从 xlsx 导入到 pandas 时带有 'None' header 的列
Columns with 'None' header when importing from xlsx to pandas
将格式繁多的 excel 工作表导入 pandas 会导致某些列完全空白,并且在查看 df.columns
时显示 'None'。我需要删除这些列,但我得到了一些奇怪的输出,这让我很难弄清楚如何删除它们。
****为清楚起见进行编辑****
excel 工作表格式很重,必须重新调整数据以用于分析。本质上,col A 是问题列表,col B 是对每个问题的解释,col C 是对问题的回答。期望的结果是 A 列成为表格数据集的 header,B 列被删除,C 列是第一行。然后需要以这样一种方式保存,即 excel 工作表的另一个副本(将为另一个客户填写)的 C 列可以附加到表格数据集。
我已经能够将工作表导入 python 和 pandas,转置数据,并进行一些最小的整形和清理。
示例代码:
import os
import pandas as pd
import xlwings as xw
dir_path = "C:\Users\user.name\directory\project\data\january"

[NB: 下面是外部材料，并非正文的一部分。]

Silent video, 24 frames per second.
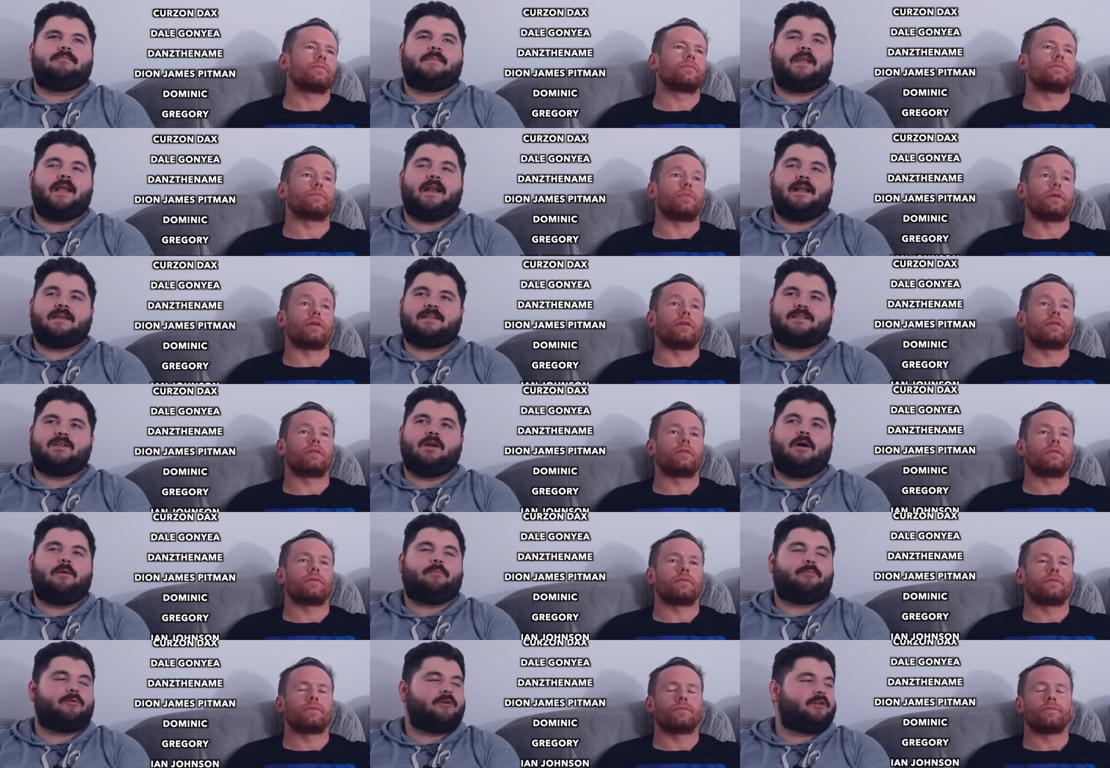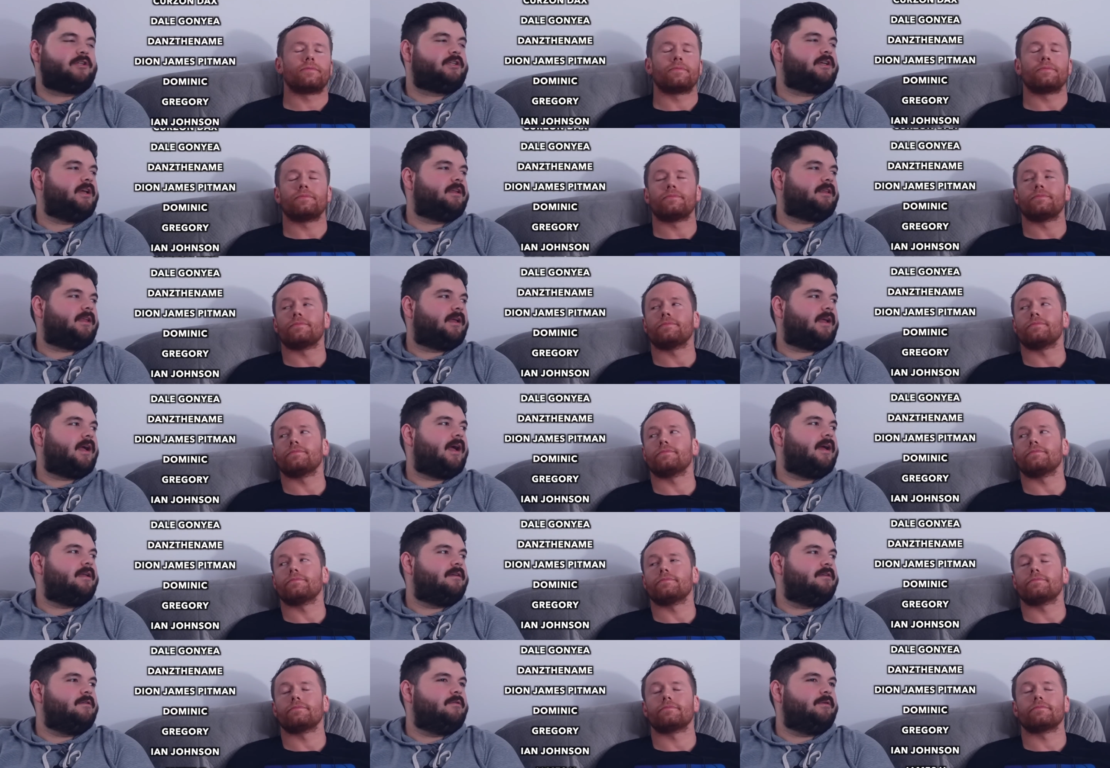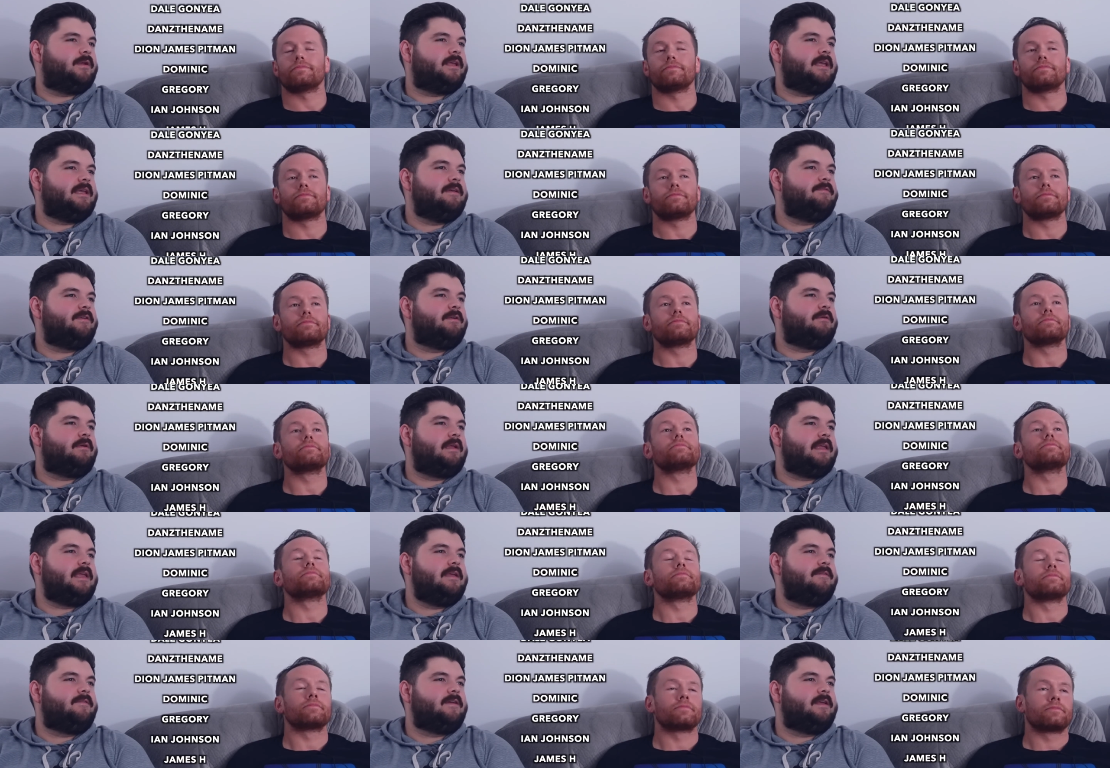Speaker 1: And I still appreciate the continuity, even
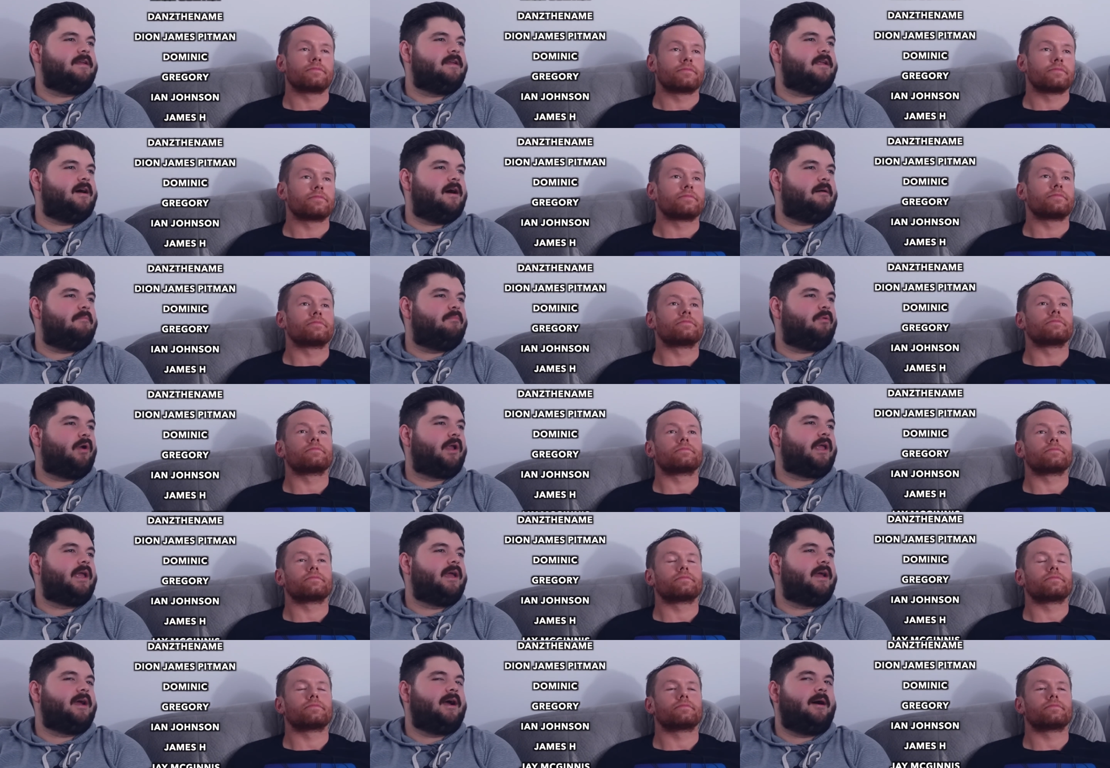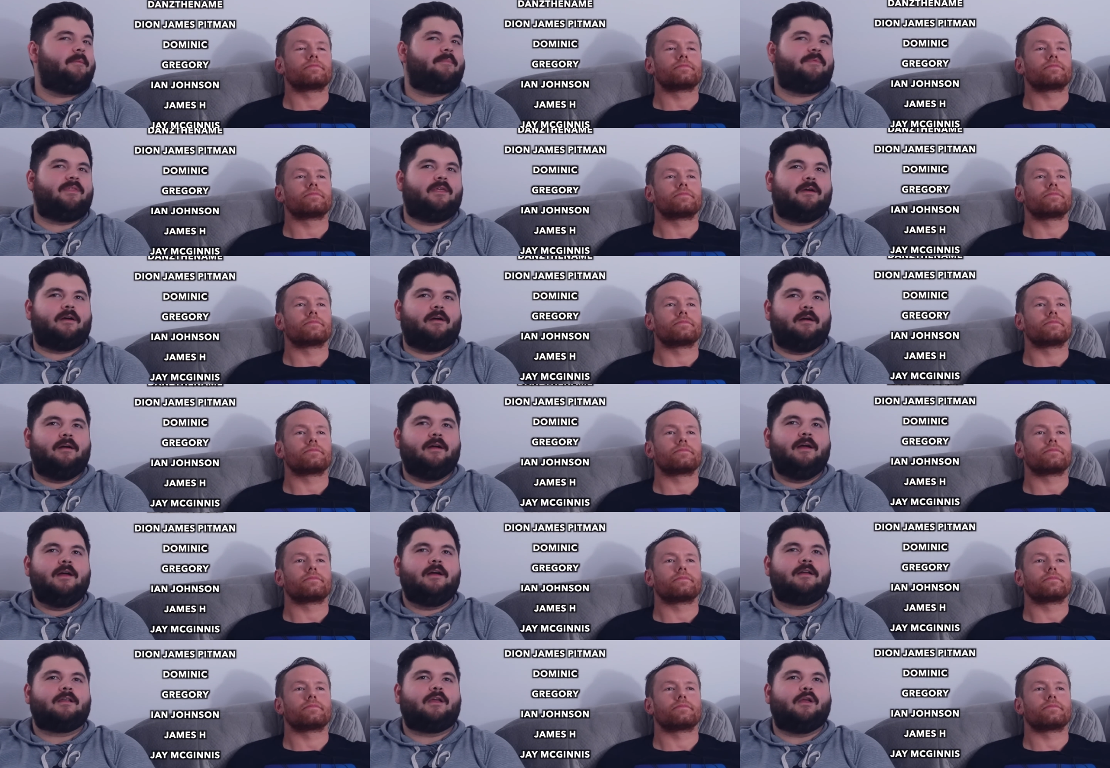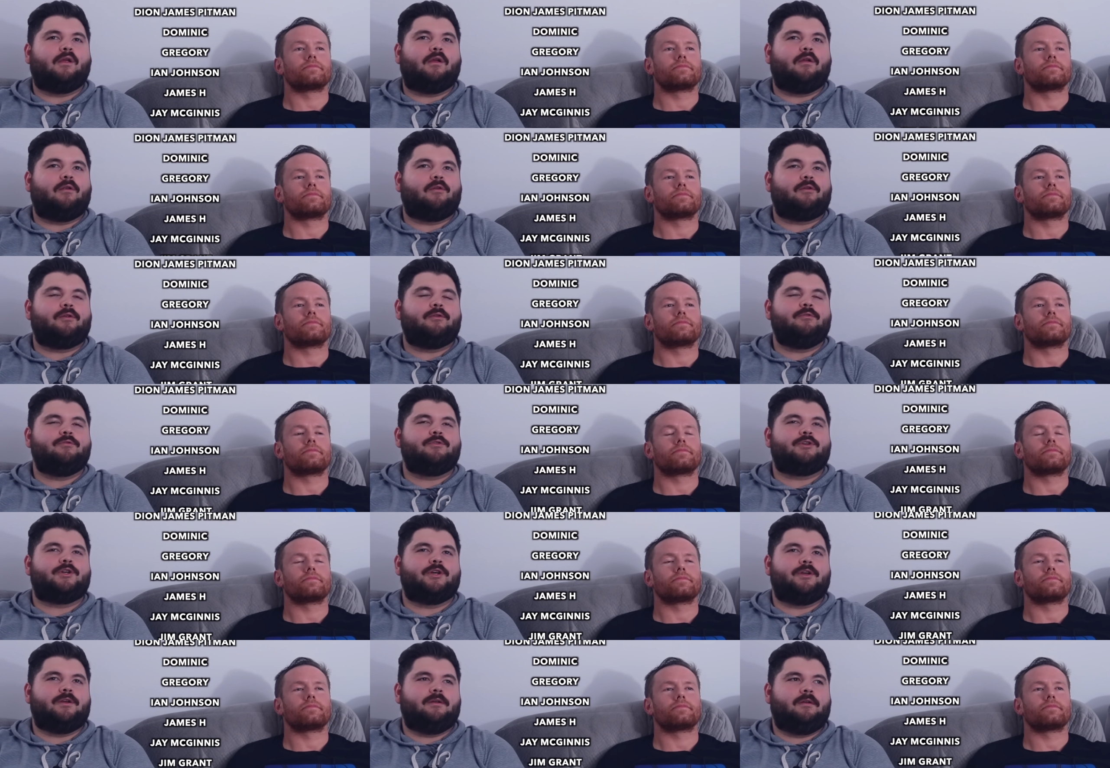even uh, bringing up the
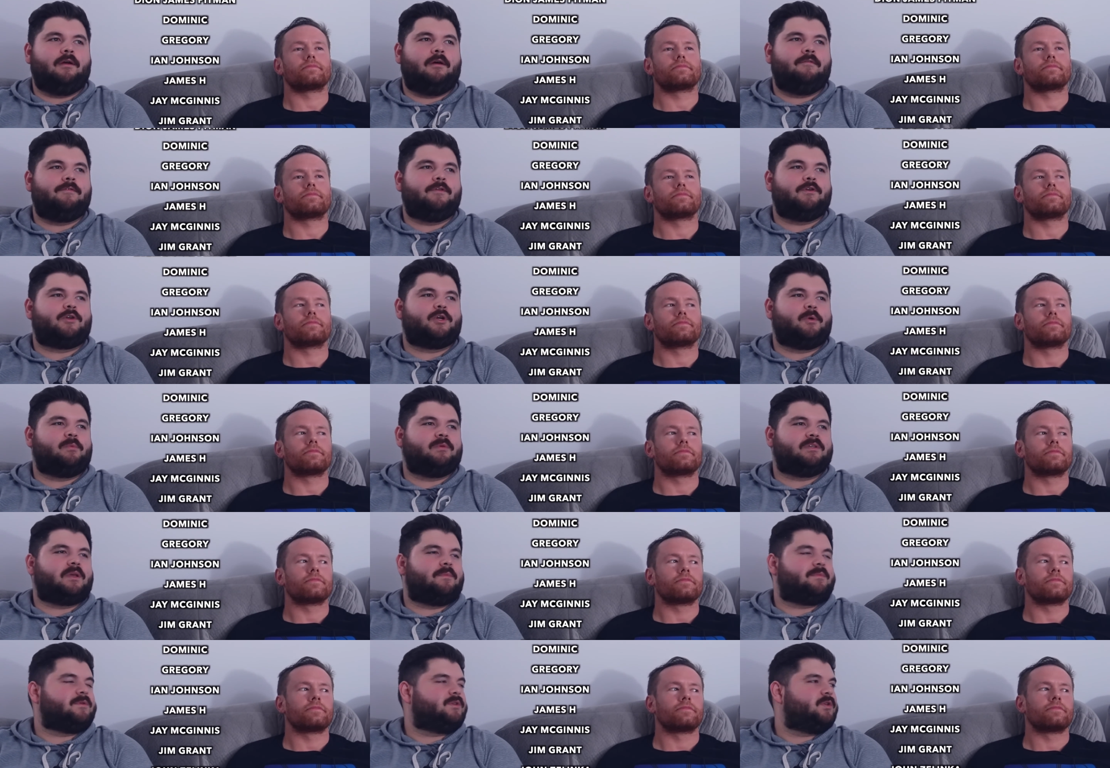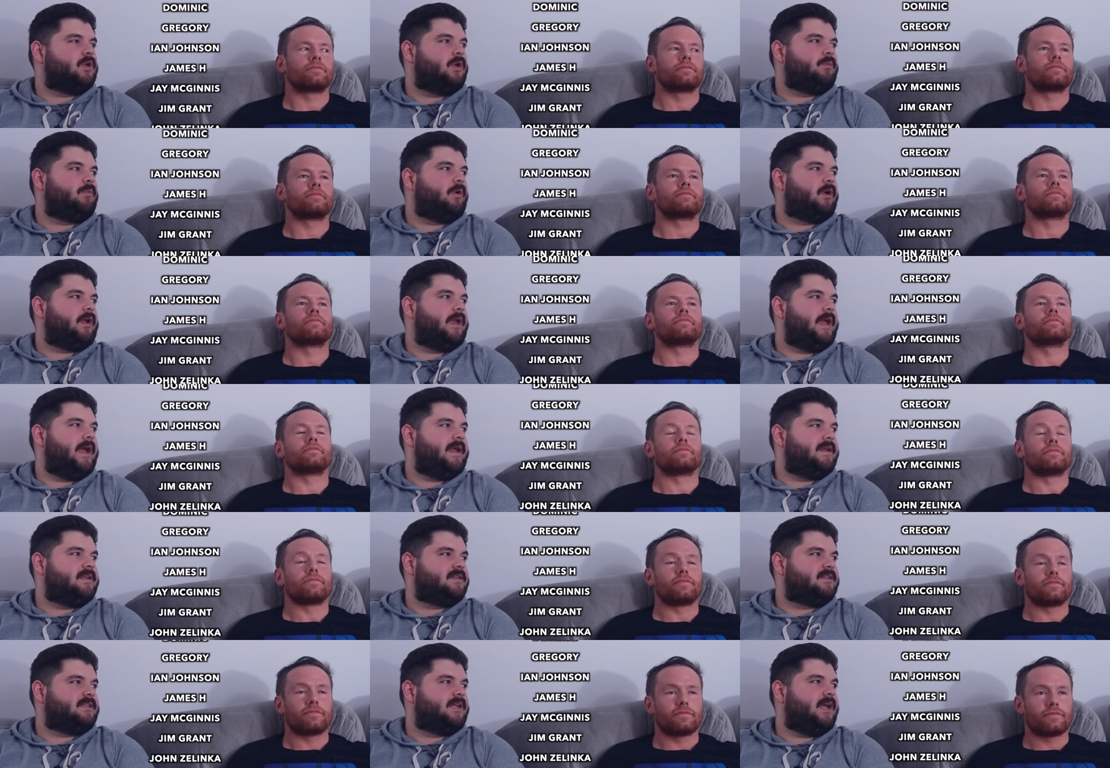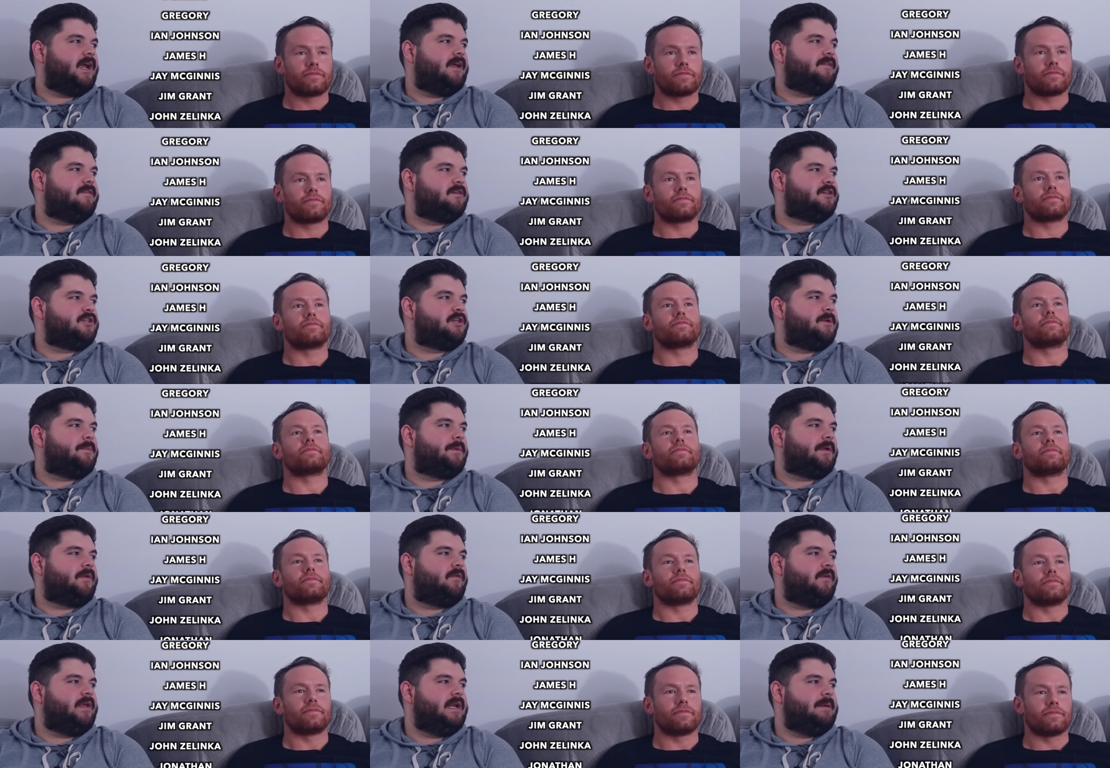conclusion of the Tribbles episode where he had to stay on the ship
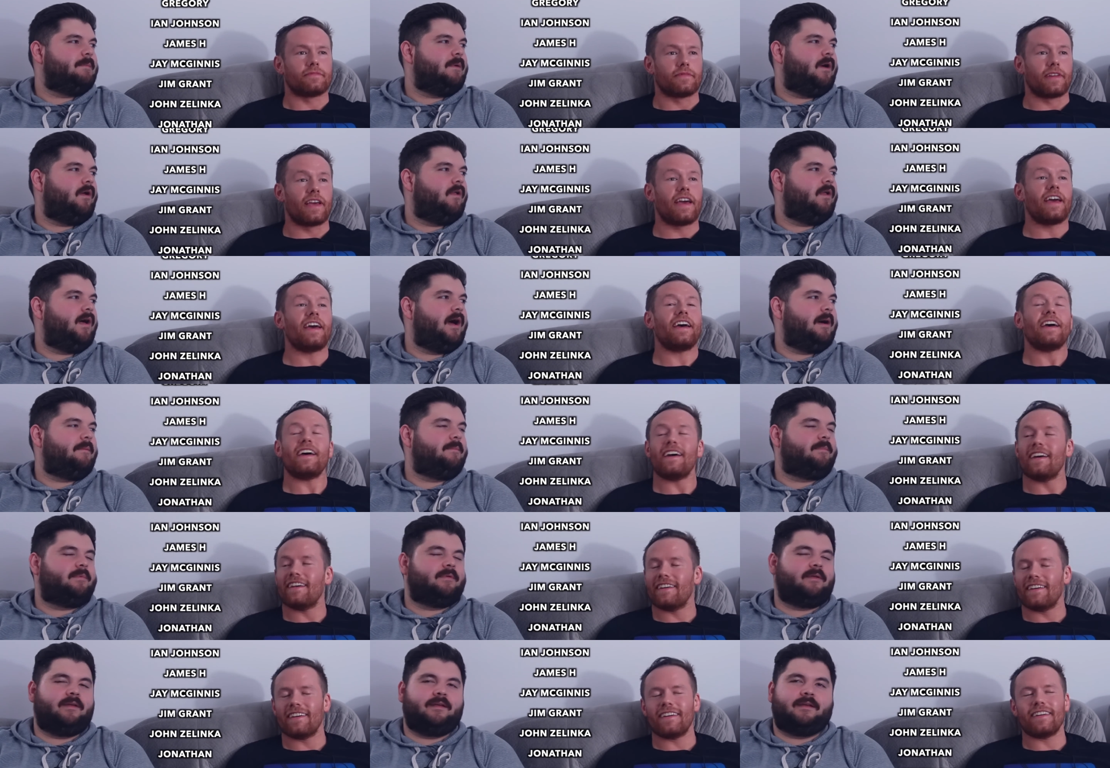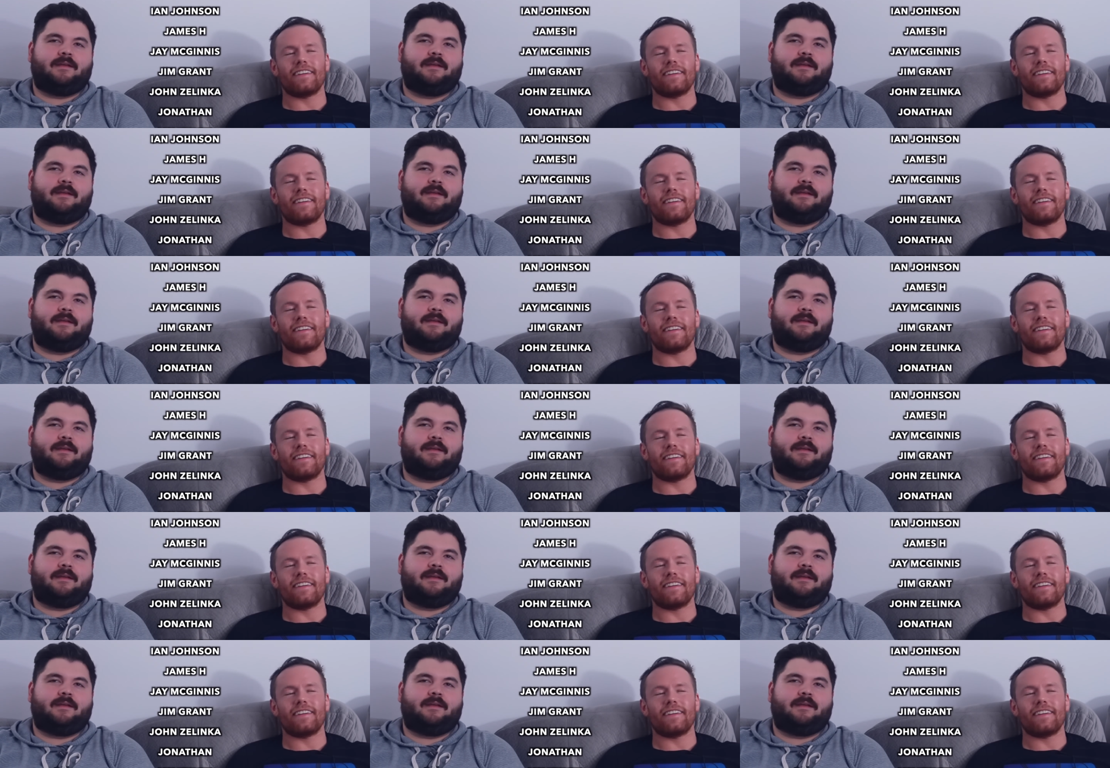and clean them all yeah, up.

file_path = "C:\Users\user.name\directory\project\data\january\D10A0021_10.01.20.xlsx"
os.chdir(dir_path)# setting the directory
wb = xw.Book(file_path, password = 'mypassword') # getting python to open the workbook
demographics = wb.sheets[0] # selecting the demographic sheet.
df = demographics['B2:D33'].options(pd.DataFrame, index=False, header = True).value # importing all the used cells into pandas
df.columns = [0,1,2] #adding column names that I can track
df = df.T #Transposing the data
df.columns = df.loc[0] #turning the question items into the column headers
df = df.loc[2:] remove the unneeded first and second row from the set
for num, col in enumerate(df.columns):
print(f'{num}: {col}') # This code has fixed the issue one of the issues. Suggested by Datanovice.
Output:
0: Client code
1: Client's date of birth
2: Sex
3: Previous symptom recurrence
4: None
5: Has the client attended Primary Care Psychology in the past?
6: None
7: Ethnicity
8: None
9: Did the parent/ guardian/ carer require help completing the scales due to literacy difficulties?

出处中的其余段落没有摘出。